Dopo la pubblicazione dell'ordinanza numero 10 da parte della Regione Fvg, che ha chiarito il fatto che per l'attività all'aria aperta valga il Dpcm del 10 aprile, anche sui diversi gruppi Facebook si è scatenata la discussione

Foto Aiello

Le misure restrittive del Governo e le ordinanze della Regione Friuli Venezia Giulia hanno costretto i cittadini a una reclusione forzata per evitare il propagarsi del contagio ma la loro impostazione ha spesso lasciato molti dubbi. Conseguenza di questa difficoltà interpretativa – che getta le sua basi sia nel linguaggio del legislatore e molto spesso in evidenti difficoltà di comprensione della materia scritta -è che sempre più persone, triestini inclusi, affidino ai gruppi social le loro personali perplessità.

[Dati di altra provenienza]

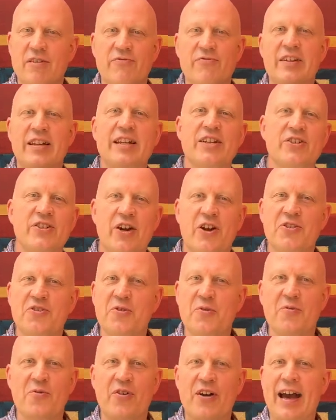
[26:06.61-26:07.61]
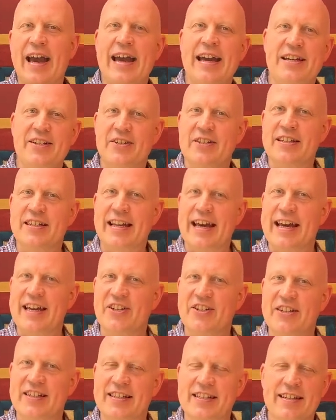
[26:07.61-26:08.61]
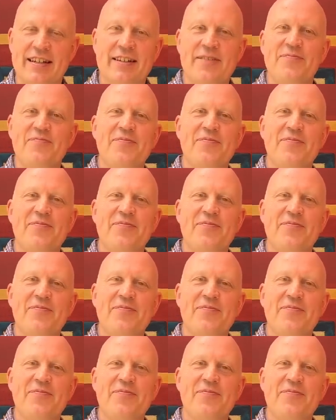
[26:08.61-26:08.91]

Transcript: The finish goes on for ages and ages.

Sui social alla ricerca delle risposte

Come un moderno "Yahoo Answers", la community del web cerca di dare il proprio contributo, anche se non sempre le risposte sono precise o puntuali. Rilevazione della temperatura corporea dei clienti nei supermercati e nelle farmacie - rivelatasi poi una raccomandazione - e apertura delle librerie e dei negozi di abbigliamento per bambini e neonati, sono solo alcune delle ultime disposizioni calate dal mondo della politica sulla quotidianità. Due novità per lo più marginali, se paragonate ad una delle discussioni più seguite nei diversi gruppi Facebook. “Si può fare attività fisica nei pressi della propria abitazione?” è diventato un vero e proprio tormentone che, nonostante il governatore Fedriga abbia chiarito il da farsi – la vecchia ordinanza è scaduta e vale quindi il Dpcm del 10 aprile -ha dato vita a discussioni anche molto accese, soprattutto da parte di chi non ha ritenuto “così esaustiva” la risposta del governatore.

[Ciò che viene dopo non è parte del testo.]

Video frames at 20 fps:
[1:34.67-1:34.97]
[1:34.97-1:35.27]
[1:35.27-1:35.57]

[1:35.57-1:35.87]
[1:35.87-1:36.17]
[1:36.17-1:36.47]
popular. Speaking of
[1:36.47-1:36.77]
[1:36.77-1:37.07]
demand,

"In Veneto sì, in Fvg no se pol"

Per un utente l'attività fisica è consentita in Veneto, mentre in Friuli Venezia Giulia "no se pol"; per un altro è vietata in quanto la disposizione che la consente non appare nel testo dell'ordinanza. Entrambe le deduzioni, come spiegato, sono errate. Qualcuno ha voluto inoltre soffermarsi sul significato di attività motoria, evidenziando che il termine volesse intendere solo le passeggiate. Al di là di tentativi semantici del popolo di Facebook, l'Organizzazione Mondiale per la Sanità fa rientrare i movimenti della vita quotidiana, come camminare o andare in bicicletta, nella lista delle attività sportive.

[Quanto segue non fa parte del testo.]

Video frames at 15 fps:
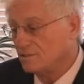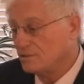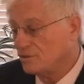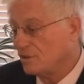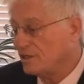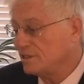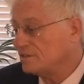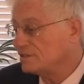
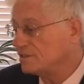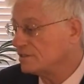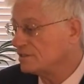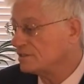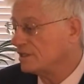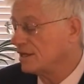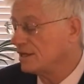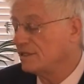
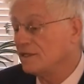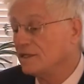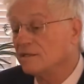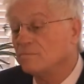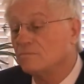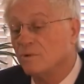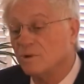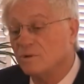choices, and I
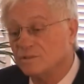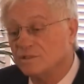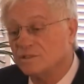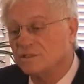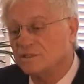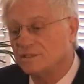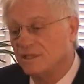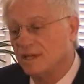think
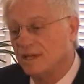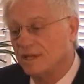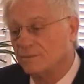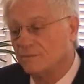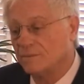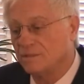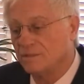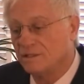most of the
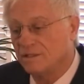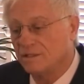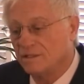time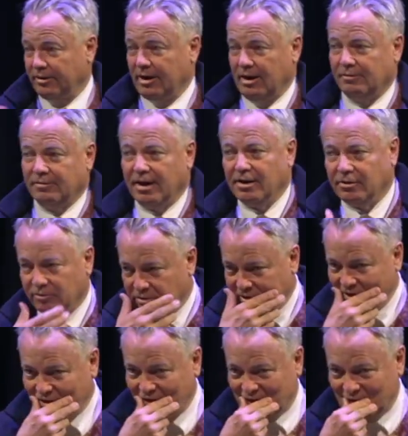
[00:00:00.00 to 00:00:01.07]
and I invite you to
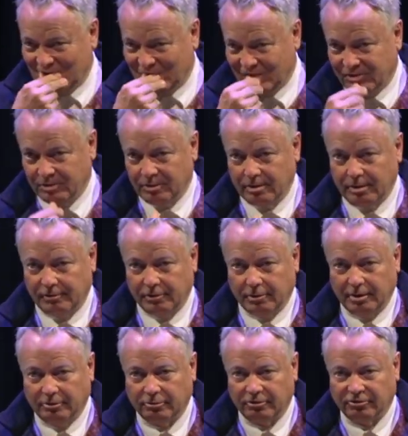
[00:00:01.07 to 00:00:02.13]
listen to it if you're
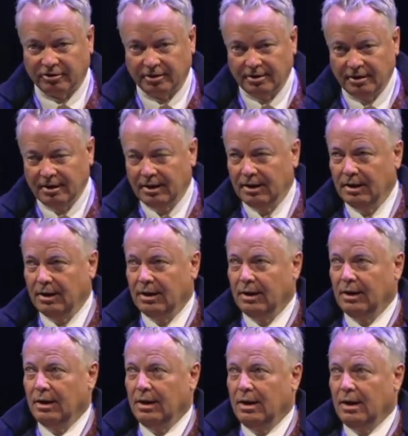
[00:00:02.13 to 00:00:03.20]
interested.
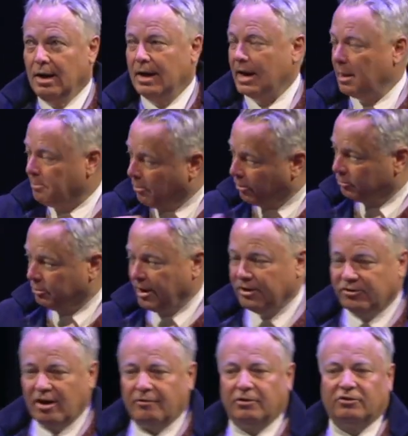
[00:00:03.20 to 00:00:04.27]
And I portray
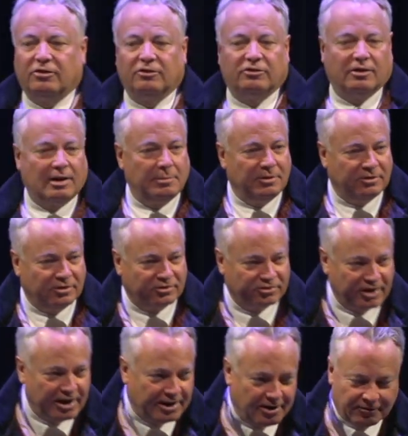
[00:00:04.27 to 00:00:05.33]
Jefferson. So let me just
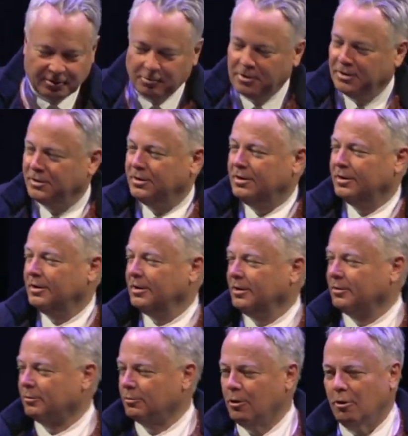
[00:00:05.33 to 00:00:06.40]
say to everyone in
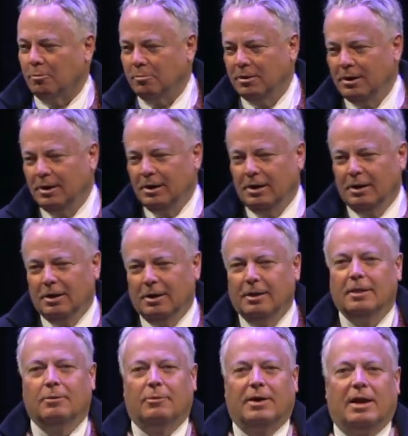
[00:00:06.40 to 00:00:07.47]
the room
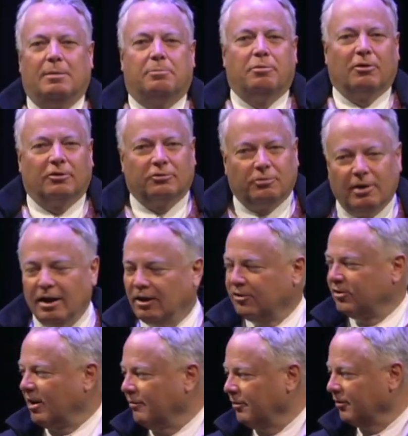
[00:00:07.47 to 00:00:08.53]
that when I'm portraying
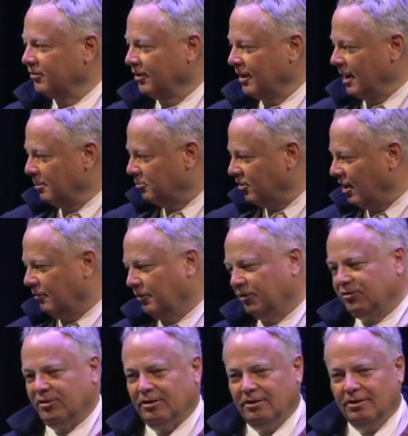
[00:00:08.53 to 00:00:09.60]
Jefferson, I'm
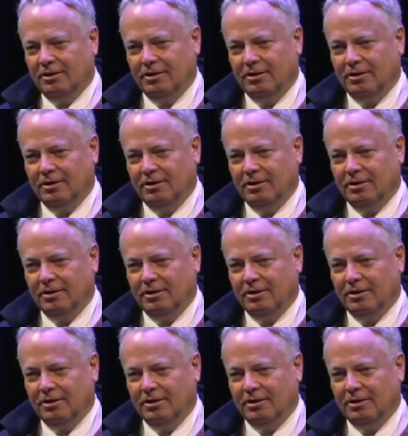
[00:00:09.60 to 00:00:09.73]
Jefferson.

La questione dei 200 metri

Resta però il dubbio sull'effettivo spazio in cui è possibile correre. Mentre il Governatore del Veneto ha definito i 200 metri, Fedriga ha semplicemente usato l'espressione "nei pressi della propria abitazione". "Cosa significhi "in prossimità" non lo so e non lo sa nessuno, ma non sono 200 metri", scrive un utente. "Te pol far un giro della casa e tornar su", scrive un altro. Un terzo ha risolto la questione con diplomazia: "Correrò nel giardino del condominio tanto ho una certa e di più non ce la faccio”. Anche in questo caso la soluzione ci viene fornita dall'OMS che stabilisce come “in prossimità della propria abitazione” significhi “all'interno del rione in cui si abita”. Noi ricordiamo e suggeriamo a tutti di pensare sempre alla ratio di una determinata ordinanza e di agire quindi sempre con buon senso, limitando il più possibile gli spostamenti.